(Entries taken from a collection)
------------

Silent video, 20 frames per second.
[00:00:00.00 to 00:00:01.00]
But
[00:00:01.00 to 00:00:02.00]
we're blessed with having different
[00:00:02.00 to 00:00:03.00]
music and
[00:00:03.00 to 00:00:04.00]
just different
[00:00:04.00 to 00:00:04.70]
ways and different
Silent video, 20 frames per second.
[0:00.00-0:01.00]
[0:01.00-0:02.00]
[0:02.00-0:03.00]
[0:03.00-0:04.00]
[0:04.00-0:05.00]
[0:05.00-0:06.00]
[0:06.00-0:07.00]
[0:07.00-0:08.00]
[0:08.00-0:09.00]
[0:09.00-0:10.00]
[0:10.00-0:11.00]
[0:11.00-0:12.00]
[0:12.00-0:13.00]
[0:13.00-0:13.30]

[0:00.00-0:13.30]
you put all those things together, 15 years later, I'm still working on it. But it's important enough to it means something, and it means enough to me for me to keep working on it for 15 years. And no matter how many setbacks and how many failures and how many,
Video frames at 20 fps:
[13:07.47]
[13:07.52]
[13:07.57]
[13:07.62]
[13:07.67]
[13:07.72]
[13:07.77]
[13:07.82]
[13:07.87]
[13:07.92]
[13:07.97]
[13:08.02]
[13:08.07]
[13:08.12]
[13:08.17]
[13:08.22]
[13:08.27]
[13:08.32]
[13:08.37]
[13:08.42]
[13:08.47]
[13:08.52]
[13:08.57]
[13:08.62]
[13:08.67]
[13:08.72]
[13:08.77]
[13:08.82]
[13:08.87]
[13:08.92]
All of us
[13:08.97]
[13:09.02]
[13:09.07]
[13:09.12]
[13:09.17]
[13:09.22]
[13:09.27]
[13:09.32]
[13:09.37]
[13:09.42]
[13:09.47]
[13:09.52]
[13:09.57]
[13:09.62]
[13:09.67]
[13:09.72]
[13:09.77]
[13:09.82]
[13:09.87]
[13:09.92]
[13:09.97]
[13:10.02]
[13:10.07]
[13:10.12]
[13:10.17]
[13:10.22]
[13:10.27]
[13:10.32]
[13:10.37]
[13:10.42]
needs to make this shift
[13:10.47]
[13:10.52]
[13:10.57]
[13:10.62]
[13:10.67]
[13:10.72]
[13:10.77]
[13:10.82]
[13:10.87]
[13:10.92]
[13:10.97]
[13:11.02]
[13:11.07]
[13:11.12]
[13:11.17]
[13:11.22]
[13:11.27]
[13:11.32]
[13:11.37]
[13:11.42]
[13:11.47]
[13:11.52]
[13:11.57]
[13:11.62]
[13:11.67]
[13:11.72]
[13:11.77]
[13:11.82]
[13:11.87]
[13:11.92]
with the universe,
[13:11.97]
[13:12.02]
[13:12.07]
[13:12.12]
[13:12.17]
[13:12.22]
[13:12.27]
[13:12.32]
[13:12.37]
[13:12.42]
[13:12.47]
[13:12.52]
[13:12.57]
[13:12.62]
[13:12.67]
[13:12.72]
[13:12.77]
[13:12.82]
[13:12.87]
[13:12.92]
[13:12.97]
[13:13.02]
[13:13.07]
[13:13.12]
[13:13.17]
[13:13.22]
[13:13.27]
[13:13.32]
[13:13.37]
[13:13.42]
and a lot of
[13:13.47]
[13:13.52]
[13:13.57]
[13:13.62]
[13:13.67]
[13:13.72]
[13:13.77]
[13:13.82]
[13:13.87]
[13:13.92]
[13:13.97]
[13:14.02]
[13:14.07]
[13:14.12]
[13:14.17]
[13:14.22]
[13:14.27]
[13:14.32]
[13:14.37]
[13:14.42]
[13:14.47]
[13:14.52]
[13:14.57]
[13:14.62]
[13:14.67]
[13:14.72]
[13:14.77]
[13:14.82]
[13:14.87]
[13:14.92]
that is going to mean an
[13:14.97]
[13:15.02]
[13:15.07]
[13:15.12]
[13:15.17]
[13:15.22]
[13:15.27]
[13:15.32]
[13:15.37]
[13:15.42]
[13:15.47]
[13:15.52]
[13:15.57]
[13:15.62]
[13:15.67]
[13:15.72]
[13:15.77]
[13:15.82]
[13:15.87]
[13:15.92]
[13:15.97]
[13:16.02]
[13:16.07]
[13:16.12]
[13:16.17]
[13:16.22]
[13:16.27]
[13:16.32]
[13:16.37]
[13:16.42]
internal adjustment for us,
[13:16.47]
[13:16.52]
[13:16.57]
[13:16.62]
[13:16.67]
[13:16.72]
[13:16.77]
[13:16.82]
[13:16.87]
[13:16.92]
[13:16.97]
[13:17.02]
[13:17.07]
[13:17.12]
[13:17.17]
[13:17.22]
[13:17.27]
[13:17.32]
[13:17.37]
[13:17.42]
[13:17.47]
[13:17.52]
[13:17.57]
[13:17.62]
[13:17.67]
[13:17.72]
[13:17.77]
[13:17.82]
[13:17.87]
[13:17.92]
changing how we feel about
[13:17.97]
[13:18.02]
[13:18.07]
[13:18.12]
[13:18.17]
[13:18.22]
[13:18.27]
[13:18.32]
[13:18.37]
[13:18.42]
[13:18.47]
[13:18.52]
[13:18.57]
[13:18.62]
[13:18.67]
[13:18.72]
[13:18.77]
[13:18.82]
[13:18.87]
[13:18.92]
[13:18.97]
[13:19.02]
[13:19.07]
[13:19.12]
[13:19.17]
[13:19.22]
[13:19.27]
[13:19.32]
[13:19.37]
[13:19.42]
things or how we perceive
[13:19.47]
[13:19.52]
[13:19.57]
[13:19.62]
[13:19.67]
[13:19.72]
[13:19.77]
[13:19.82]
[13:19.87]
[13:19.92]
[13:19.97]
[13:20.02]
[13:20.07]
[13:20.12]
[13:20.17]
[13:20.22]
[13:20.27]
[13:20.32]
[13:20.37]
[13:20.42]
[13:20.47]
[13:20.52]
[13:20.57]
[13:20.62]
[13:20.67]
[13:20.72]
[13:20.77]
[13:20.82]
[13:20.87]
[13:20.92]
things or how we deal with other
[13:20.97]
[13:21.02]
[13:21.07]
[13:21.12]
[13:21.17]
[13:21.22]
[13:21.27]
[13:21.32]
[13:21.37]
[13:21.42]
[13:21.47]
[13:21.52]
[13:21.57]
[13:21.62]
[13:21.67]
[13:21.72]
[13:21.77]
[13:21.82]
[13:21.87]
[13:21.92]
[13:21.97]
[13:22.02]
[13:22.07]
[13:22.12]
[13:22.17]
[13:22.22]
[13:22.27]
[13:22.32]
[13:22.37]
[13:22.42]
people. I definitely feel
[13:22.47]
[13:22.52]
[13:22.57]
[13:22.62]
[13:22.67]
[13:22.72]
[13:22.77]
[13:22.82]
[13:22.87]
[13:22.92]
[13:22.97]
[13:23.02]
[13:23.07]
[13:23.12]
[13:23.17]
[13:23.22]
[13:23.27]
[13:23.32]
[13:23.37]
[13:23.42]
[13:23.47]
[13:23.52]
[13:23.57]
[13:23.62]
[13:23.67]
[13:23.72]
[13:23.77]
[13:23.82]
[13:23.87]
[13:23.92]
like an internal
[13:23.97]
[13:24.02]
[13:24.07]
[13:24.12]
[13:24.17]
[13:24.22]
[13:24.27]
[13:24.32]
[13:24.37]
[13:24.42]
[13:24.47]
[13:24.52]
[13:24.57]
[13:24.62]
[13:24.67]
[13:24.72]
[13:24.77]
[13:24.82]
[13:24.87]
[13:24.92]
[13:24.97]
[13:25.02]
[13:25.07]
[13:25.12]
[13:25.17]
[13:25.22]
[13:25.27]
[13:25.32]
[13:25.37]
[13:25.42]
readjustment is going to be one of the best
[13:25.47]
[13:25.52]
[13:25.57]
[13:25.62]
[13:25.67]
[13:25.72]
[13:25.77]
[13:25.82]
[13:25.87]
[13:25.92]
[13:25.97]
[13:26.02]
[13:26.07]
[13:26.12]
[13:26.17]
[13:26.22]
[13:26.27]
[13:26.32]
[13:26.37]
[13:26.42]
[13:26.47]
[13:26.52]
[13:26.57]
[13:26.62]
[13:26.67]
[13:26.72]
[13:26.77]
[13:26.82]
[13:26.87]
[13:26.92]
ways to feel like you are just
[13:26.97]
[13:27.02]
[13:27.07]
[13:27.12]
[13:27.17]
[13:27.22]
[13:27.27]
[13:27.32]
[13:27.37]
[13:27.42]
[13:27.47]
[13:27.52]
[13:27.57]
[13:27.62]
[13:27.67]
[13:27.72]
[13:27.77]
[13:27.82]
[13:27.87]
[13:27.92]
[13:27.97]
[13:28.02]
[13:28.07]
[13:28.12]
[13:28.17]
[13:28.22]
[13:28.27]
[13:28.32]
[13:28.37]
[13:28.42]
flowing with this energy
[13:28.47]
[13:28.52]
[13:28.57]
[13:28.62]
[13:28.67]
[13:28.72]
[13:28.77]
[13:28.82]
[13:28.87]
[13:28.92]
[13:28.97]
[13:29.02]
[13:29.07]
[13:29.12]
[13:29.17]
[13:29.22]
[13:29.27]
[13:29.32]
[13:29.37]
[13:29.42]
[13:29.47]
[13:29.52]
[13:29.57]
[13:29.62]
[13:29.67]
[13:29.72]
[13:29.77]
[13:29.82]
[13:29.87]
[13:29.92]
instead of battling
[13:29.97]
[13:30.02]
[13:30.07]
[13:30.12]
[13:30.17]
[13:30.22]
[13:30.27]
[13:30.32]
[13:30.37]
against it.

------------

*About this exercise*
Up to and including the line with "[0:09.00-0:10.00]", output each line of the entries above exactly, starting from the first.

*Exercise response*
Silent video, 20 frames per second.
[00:00:00.00 to 00:00:01.00]
But
[00:00:01.00 to 00:00:02.00]
we're blessed with having different
[00:00:02.00 to 00:00:03.00]
music and
[00:00:03.00 to 00:00:04.00]
just different
[00:00:04.00 to 00:00:04.70]
ways and different
Silent video, 20 frames per second.
[0:00.00-0:01.00]
[0:01.00-0:02.00]
[0:02.00-0:03.00]
[0:03.00-0:04.00]
[0:04.00-0:05.00]
[0:05.00-0:06.00]
[0:06.00-0:07.00]
[0:07.00-0:08.00]
[0:08.00-0:09.00]
[0:09.00-0:10.00]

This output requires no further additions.